– Гиацентро, я очень ценю твою службу, но ты уже не раб и имеешь право идти, куда хочешь.

– Даже если у меня для вас важные новости? – усомнился Ги.

– Новости? О чем ты?

– Один человек хочет с вами встретиться. Просил передать, что дело касается вашего старшего брата. Ну, самую малость. Но он…

– Этот человек что-нибудь знает про недавний указ Люциуса Силмаеза? Скажи, что да! – Магнус ухватил Ги за плечи и потряс. – Да?

– Я не знаю. Но кажется… нет, какой-то судебный процесс, или что-то вроде того. – Он неуверенно замотал головой, избавляясь от дремоты, и слегка шокированный реакцией своего господина, добавил:

– Стража его не пропустила, и я думаю, он все еще внизу.

Огорчившись, трибун разжал пальцы, отпустив Гиацентро, и с безысходной яростью уставился в выхолощенную стену. «Нет, так не пойдет, я либо забуду об этом… либо сойду с ума».

– Если это ликтор, то я не собираюсь давать ответ.

«Ни один изувер не получит ни секунды моего свободного времени!»

– Нет, – ответил Ги, потирая лоб, – это не ликтор уж точно. Уж ликторов я бы запомнил!

– Кто тогда?

– Давайте спустимся и узнаем.

«Ехиднин зад! Надо было расспросить его, а не дрыхнуть!» – чуть не выдал разозленный Магнус, вовремя осекшись. Ситуация, мягко говоря, незнакомая, и как никогда он должен сохранять ясный ум, чтобы не мучить ни себя, ни Ги бесполезными тревогами. Ко всему прочему, не стоит винить Ги за то, что он сделал бы сам, приключись такая возможность.

Голова откликалась болью в висках. Тело ломило от напряжения. «Как-нибудь, но я заставлю Люциуса Силмаеза ответить. А вот что до меня… мне не помешал бы отдых», – посудил он, когда они миновали лестницу и подошли к выходу – «но отдых подождет!»

Стражники с копьями наперевес ругались с безоружным человеком в плаще. Его подбородок и щеки закрывала всклокоченная медная щетина, узкие блестящие глаза выдавали в своем хозяине разъяренного гюнра, басистый голос устало пытался доказать свою правоту, глаза сверкали праведным гневом, а руки тщились сорвать со стражников серебряные фибулы. Магнус и Ги явились вовремя: еще секунда и мужчина валялся бы в городской тюрьме.

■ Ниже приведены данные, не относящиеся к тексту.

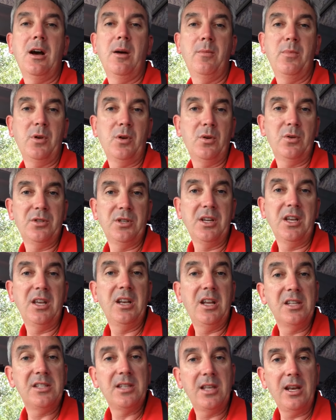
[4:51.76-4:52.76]
because
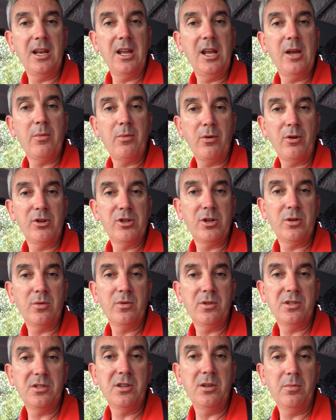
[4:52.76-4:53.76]
again, as that air pressure
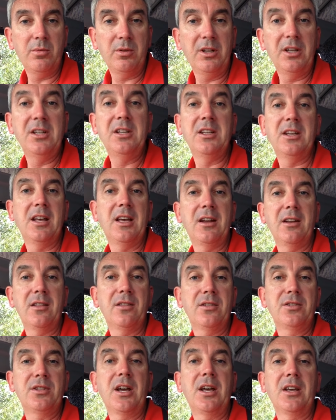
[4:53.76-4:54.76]
is depleting out of
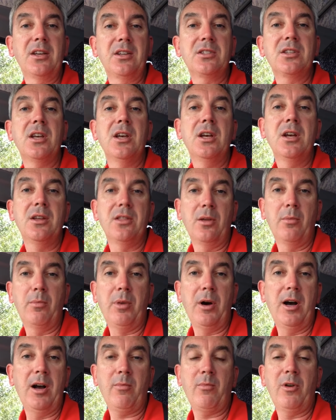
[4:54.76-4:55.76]
the tanks, the
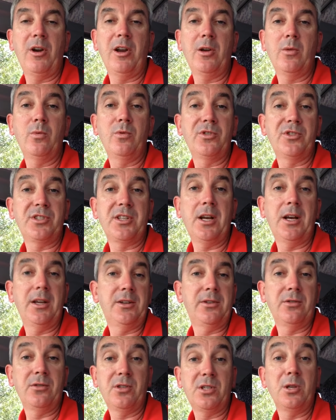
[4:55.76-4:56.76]
park brake will
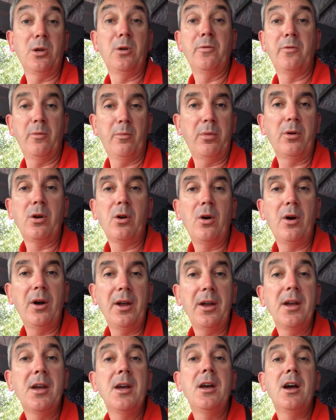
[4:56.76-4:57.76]
start to
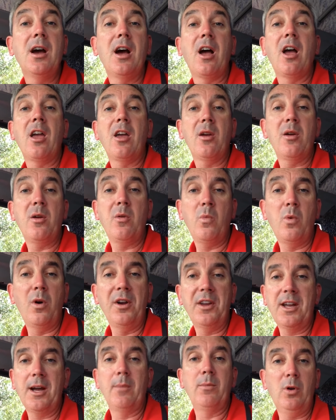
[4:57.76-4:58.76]
self-apply. It
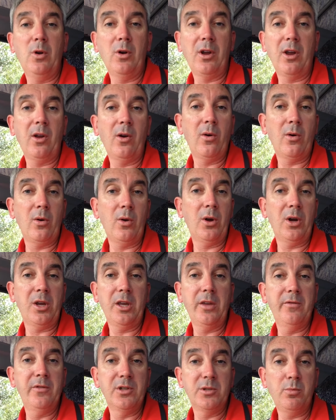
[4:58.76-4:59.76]
won't come locking on like
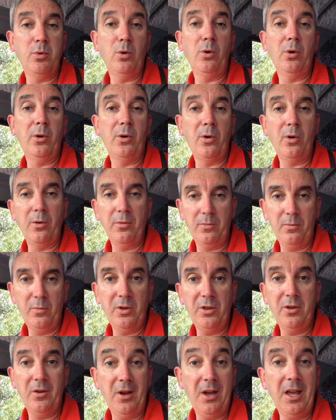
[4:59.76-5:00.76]
you just pulled it on
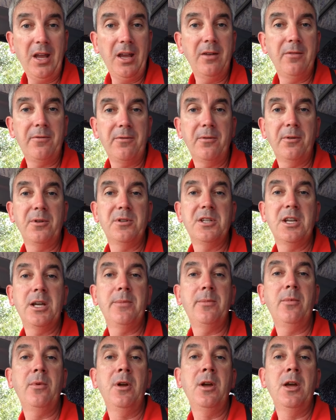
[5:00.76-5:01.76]
with your hand, for
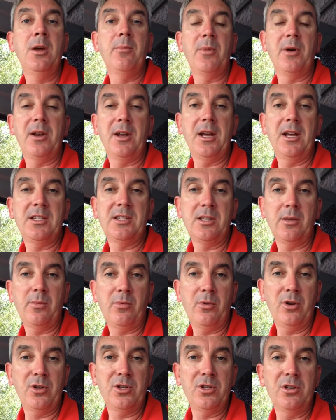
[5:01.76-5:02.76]
example, but as the
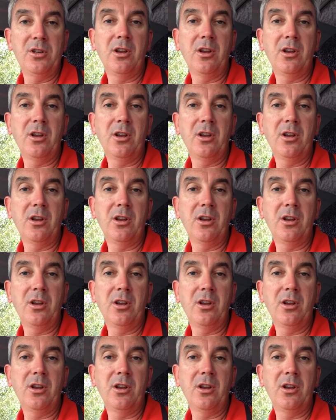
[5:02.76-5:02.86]
pressure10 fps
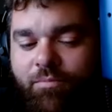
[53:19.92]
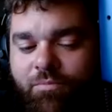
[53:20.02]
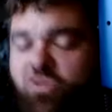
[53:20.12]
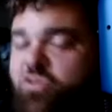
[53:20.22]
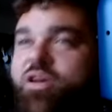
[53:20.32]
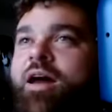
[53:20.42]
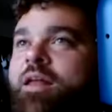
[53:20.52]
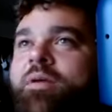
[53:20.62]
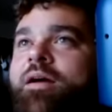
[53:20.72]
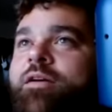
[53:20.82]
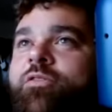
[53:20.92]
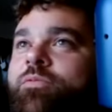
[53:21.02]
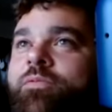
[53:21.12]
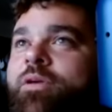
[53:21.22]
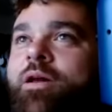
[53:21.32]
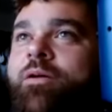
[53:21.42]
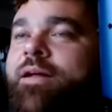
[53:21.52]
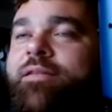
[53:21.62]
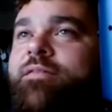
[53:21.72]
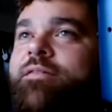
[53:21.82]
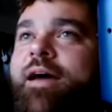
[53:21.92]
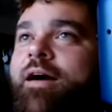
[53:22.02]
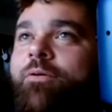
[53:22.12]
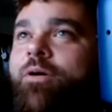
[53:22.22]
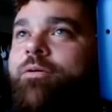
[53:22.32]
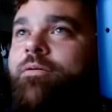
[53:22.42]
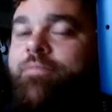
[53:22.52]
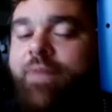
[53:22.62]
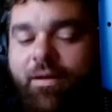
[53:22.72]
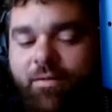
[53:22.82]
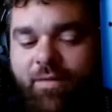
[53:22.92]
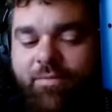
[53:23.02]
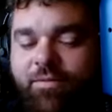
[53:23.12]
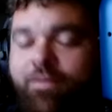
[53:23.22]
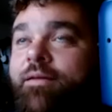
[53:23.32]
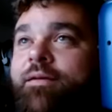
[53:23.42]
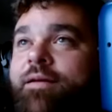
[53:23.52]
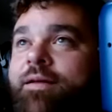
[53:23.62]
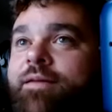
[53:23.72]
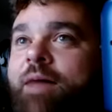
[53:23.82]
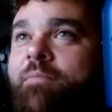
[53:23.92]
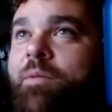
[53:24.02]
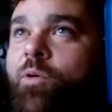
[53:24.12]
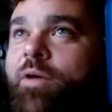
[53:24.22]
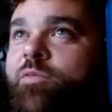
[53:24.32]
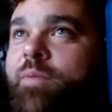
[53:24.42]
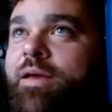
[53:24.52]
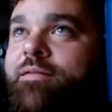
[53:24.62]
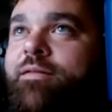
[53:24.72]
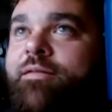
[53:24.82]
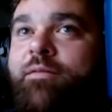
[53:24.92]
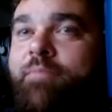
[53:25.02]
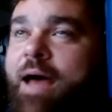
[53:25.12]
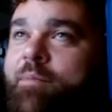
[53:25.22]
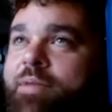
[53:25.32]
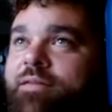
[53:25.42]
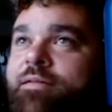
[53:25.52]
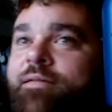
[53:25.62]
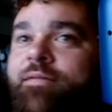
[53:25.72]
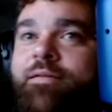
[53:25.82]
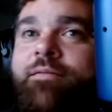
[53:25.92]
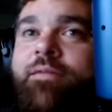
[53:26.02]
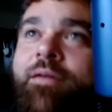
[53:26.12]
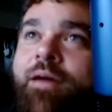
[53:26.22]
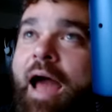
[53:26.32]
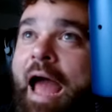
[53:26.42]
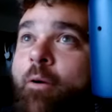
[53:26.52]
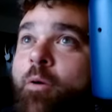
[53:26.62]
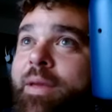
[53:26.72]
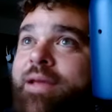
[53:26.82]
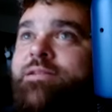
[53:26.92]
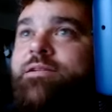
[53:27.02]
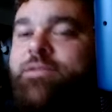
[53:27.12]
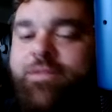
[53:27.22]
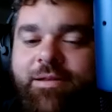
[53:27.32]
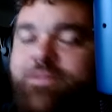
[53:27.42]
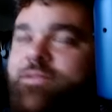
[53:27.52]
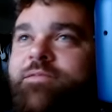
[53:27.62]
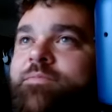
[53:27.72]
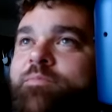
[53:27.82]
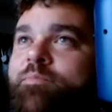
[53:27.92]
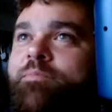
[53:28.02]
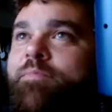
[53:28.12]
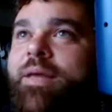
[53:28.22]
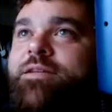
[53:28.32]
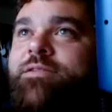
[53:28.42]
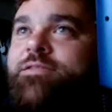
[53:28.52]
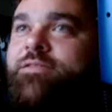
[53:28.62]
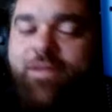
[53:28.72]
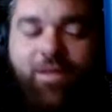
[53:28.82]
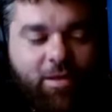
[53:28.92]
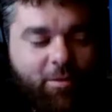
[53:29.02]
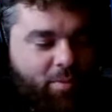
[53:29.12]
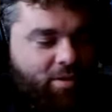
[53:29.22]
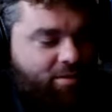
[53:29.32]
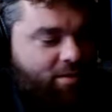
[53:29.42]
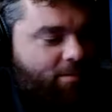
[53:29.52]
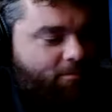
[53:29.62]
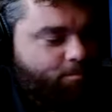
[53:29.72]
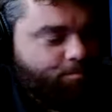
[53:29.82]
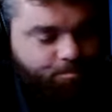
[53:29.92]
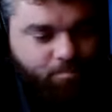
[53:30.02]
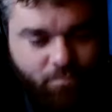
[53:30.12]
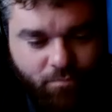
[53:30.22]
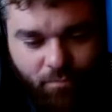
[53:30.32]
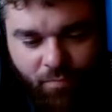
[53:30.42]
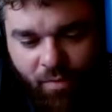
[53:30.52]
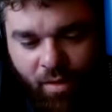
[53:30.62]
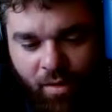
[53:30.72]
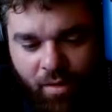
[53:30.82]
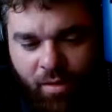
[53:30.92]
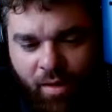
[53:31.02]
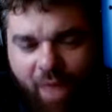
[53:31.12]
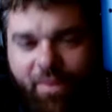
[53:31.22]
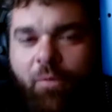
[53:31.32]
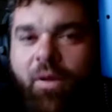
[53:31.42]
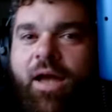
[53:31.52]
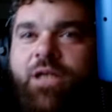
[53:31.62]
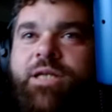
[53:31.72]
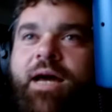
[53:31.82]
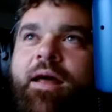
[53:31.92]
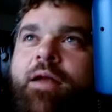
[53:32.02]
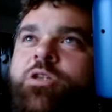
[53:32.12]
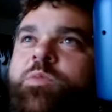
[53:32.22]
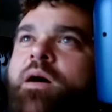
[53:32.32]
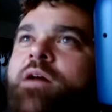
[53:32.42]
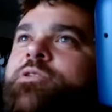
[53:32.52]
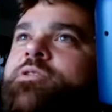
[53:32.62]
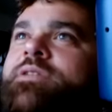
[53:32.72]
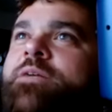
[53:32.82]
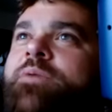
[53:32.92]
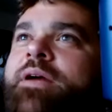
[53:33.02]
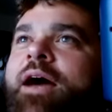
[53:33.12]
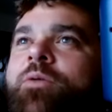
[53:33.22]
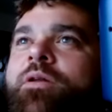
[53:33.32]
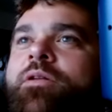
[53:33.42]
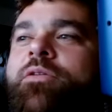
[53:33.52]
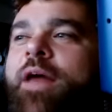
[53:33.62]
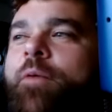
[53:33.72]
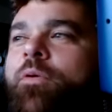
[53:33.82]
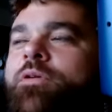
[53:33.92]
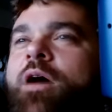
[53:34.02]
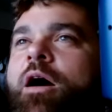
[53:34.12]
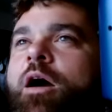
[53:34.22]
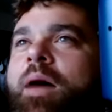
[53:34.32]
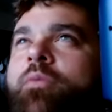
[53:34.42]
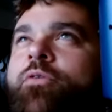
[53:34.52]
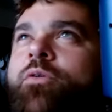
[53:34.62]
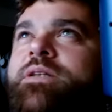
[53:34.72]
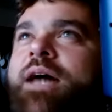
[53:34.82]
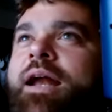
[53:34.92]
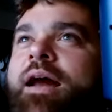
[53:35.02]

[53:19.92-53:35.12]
Just got it because, you know, that's just how I roll. And it's got my boys' business and my business and our business, and it's just business. But I think we got to shout out our sponsors, and then we got one little thing we're going to talk about before we sign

– Эй! Пропустите его! – велел Магнус.

– Господин трибун? Э-э… почему вы не на скачках? – На полнолицые мины стражников осело удивление, брови сердито сдвинулись. Его нахрапистое появление помешало им расквитаться с назойливым гюнром по-солдатски.

– Хотите сказать, этот с вами значит, да? – Мышцатый охранник, выглядевший храбрее других ткнул в гюнра копьем.

– Ты угорел на солнце? Сделал, что я сказал.

– Да как же мы это сделаем, господин трибун! У нас есть приказ в людные места не пускать никого, кто в чём-либо подозревается.

– Раз так, оставьте его в покое, и позвольте нам выйти.

– Лучше мы его уведем, посидит в яме с дерьмом, подумает, может гонора-то поубавится!

Но Магнусу было не до полемики с быдлом.

– Разве я сказал вывести его отсюда? Я сказал оставить его в покое, идиоты!

Тут, кажется, до них дошло, что не выполнив приказ сенатора они рискуют оказаться в карцере раньше меднобородого гюнра. Магнус и Гиацентро вышли из ипподрома на открытую всем ветрам улицу, и предоставленный сам себе рыжебородый с удовольствием отблагодарил их поклонами.

Он назвался Марком Цецилием – в диковинку для жителя севера, и потому наверняка не настоящим именем. Сидевшая на нем лиловая туника видала виды, но покрой и материал говорили, что в прошлом он был зажиточным господином, какими-то неизвестными судьбами потерявшим свое состояние. Не только деньги, но и вкус у Марка Цецилия отсутствовал напрочь: в метре от него разило можжевеловыми духами, дешевкой, которую можно купить на грошевых прилавках, а на голове золоченная диадема с первыми признаками потемнения.